A city planner Monday gave the Public Safety Commission an update on the Vision Zero Task Force work toward devising a traffic safety plan for the city. The task force’s name reflects the blueprint it’s tasked with drafting: a Vision Zero plan aimed at reducing the number of traffic deaths to zero.

However, at least one member of the commission is skeptical of the city’s support for following through with the plan.

Sweden adopted the first Vision Zero plan in 1997. The country has since cut its number of traffic fatalities in half. Cities in the U.S. started adopting their own versions more than a decade later. Portland announced its Vision Zero plan earlier this year, joining San Francisco, New York City and the state of Utah.

Partway through Monday’s presentation, Chair Kim Rossmo said he was leery of the city’s commitment.
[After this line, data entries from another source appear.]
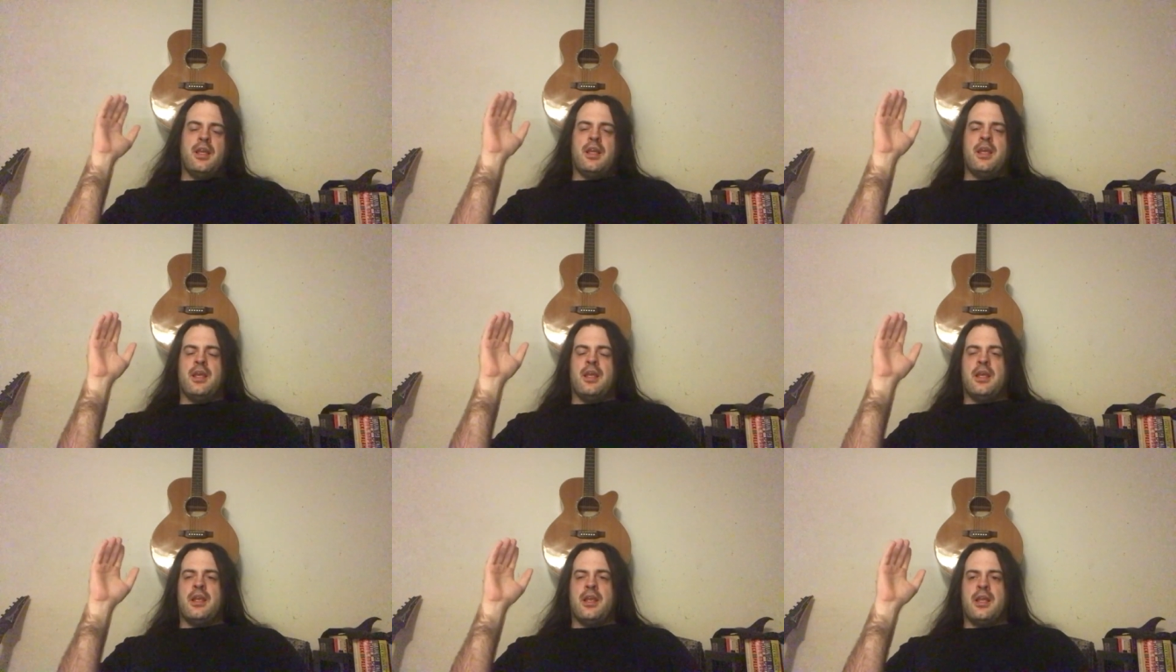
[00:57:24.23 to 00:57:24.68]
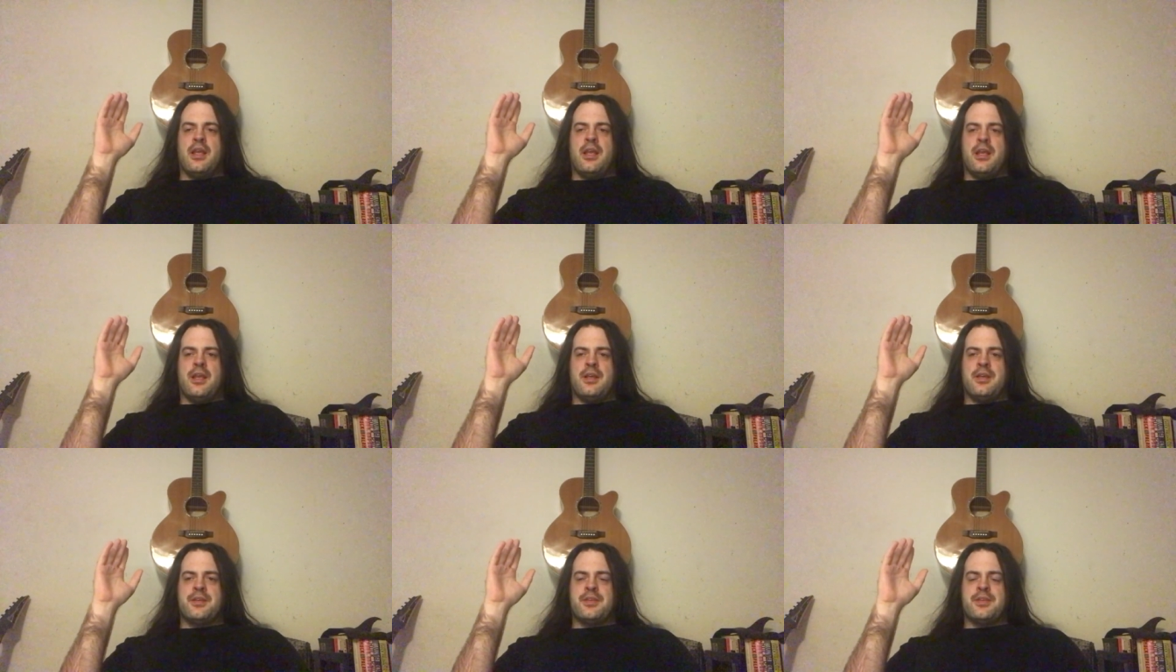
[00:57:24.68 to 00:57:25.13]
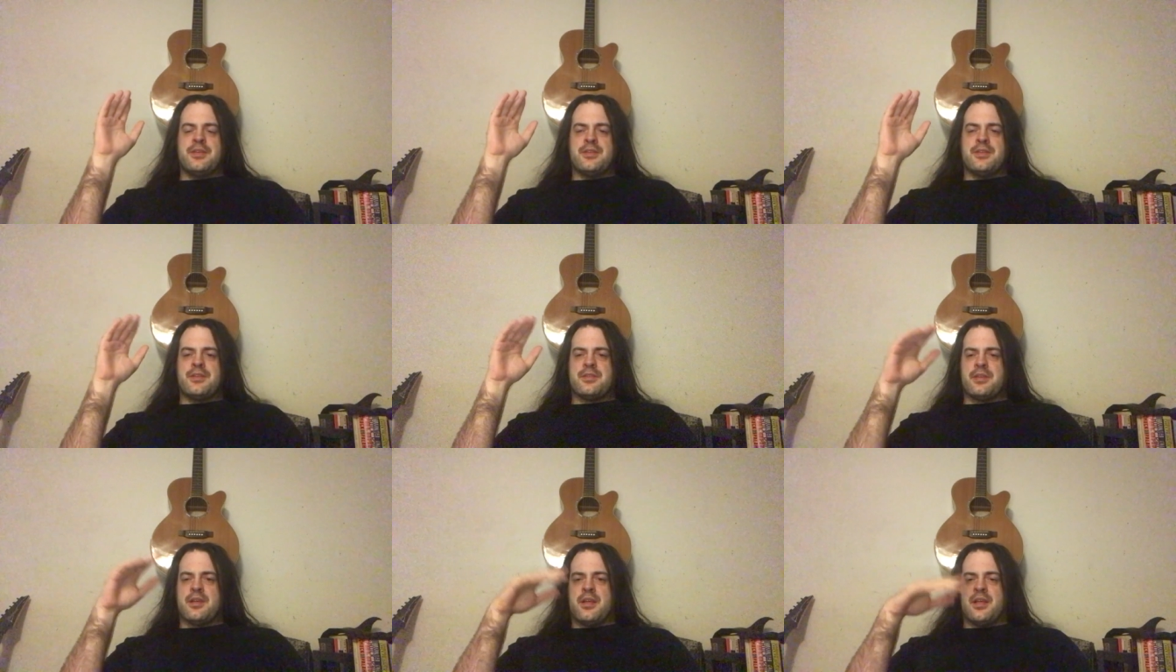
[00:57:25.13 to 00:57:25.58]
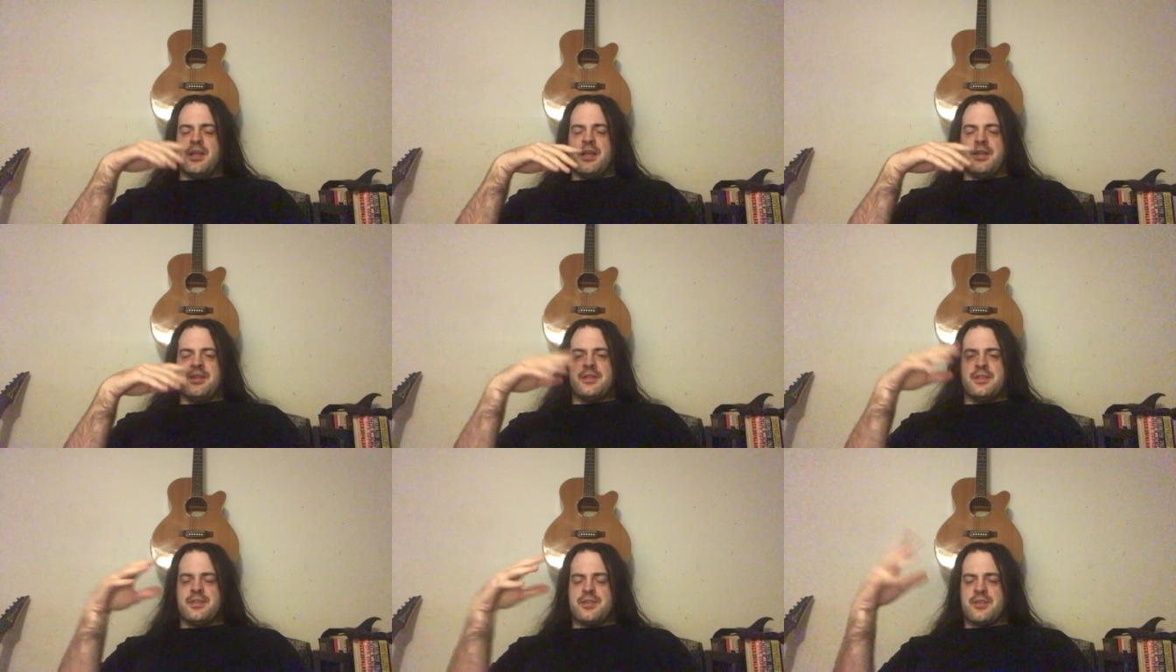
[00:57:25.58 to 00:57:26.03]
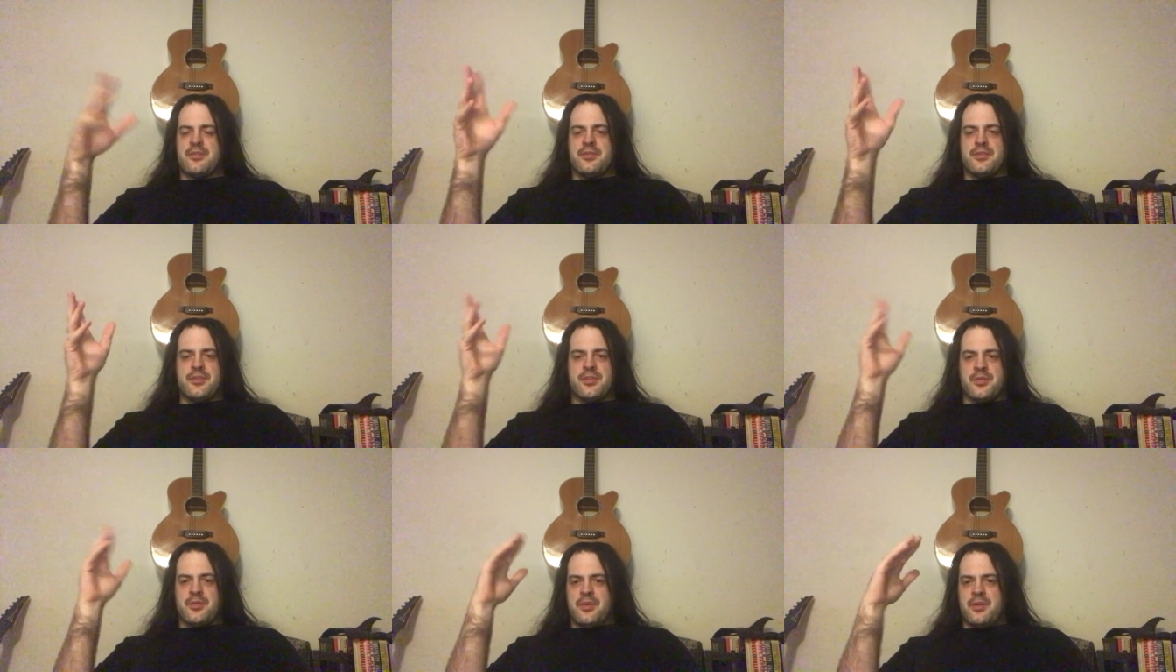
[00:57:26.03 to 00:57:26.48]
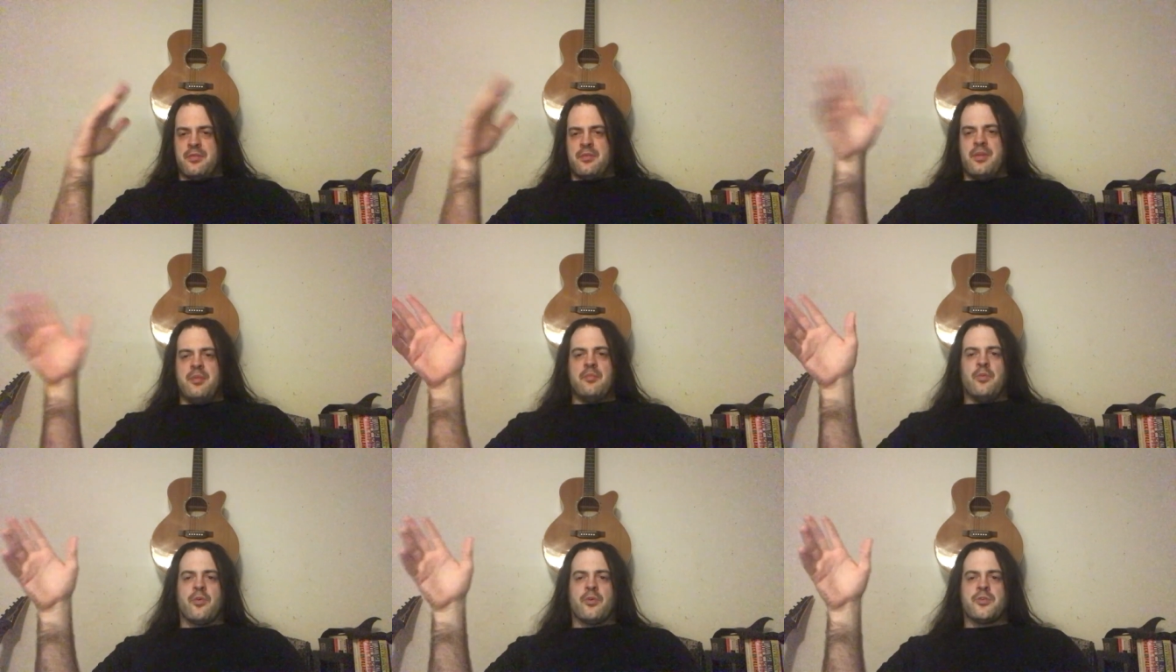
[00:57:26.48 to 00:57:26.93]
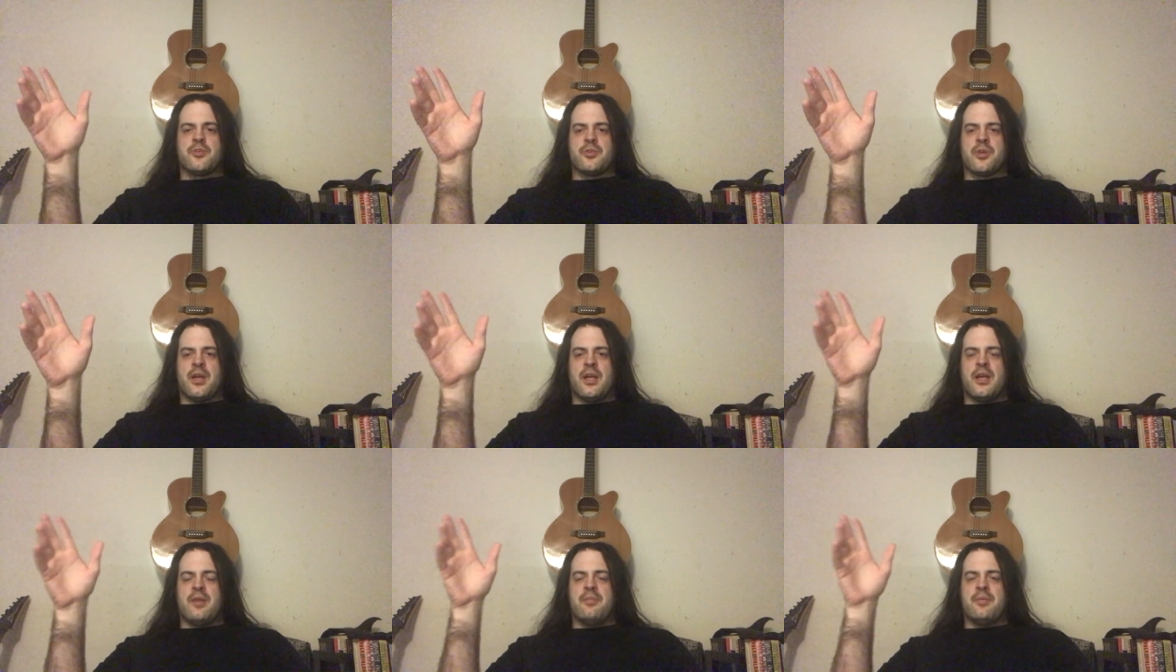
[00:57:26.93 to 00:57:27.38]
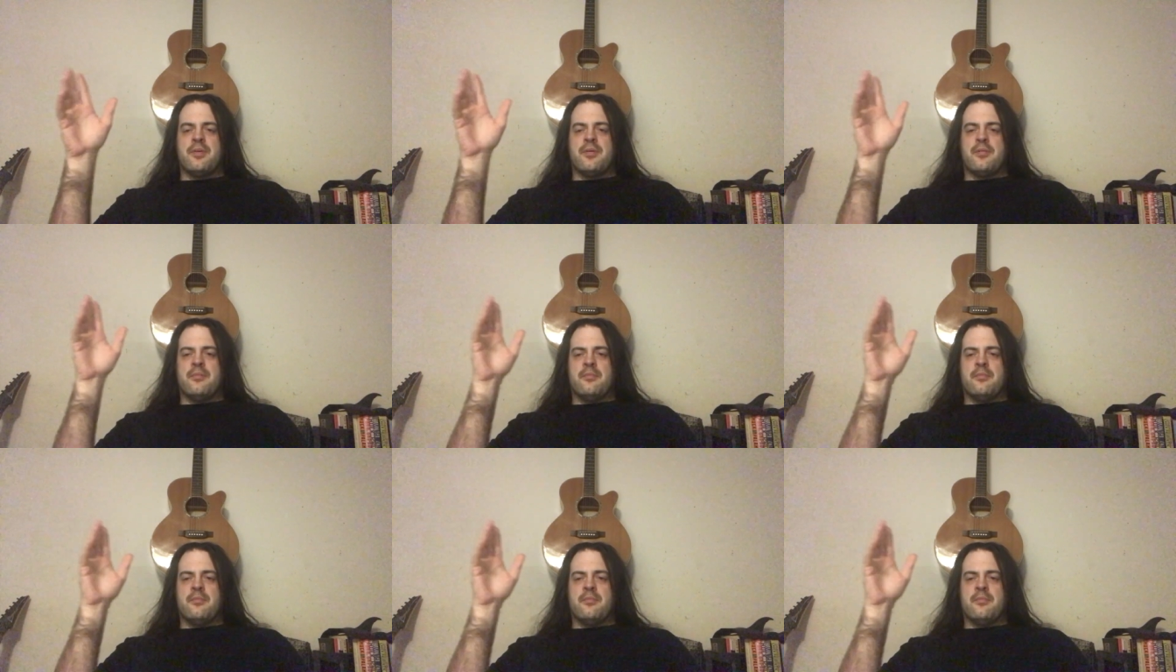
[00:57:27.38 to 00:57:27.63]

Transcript: it is uh, it's, it's just going to be more tripe.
Plans like Vision Zero, he said, require rebuilding roads and paying police officers for longer patrol hours because of upped enforcement.

“Policy is cheap,” said Rossmo. “Engineering changes (and) increased law enforcement officers doing traffic duties are not.”

Rossmo talked about his own neighborhood, where drunken drivers have hit pedestrians walking in the street because the area has no sidewalks.

“There’s no interest in putting the sidewalks in,” Rossmo said. “That costs money.”

Last spring, the Pedestrian Advisory Council recommended that City Council create the Vision Zero Task Force. Council approved the group in November, and the task force convened for the first time at the end of January. According to Council’s resolution, the task force will give Council members its recommendations in November.

The city said it acknowledges the costs inherent in making engineering changes to its roadways, and because of that, Austin’s Vision Zero plan will focus on enforcement and education at the outset.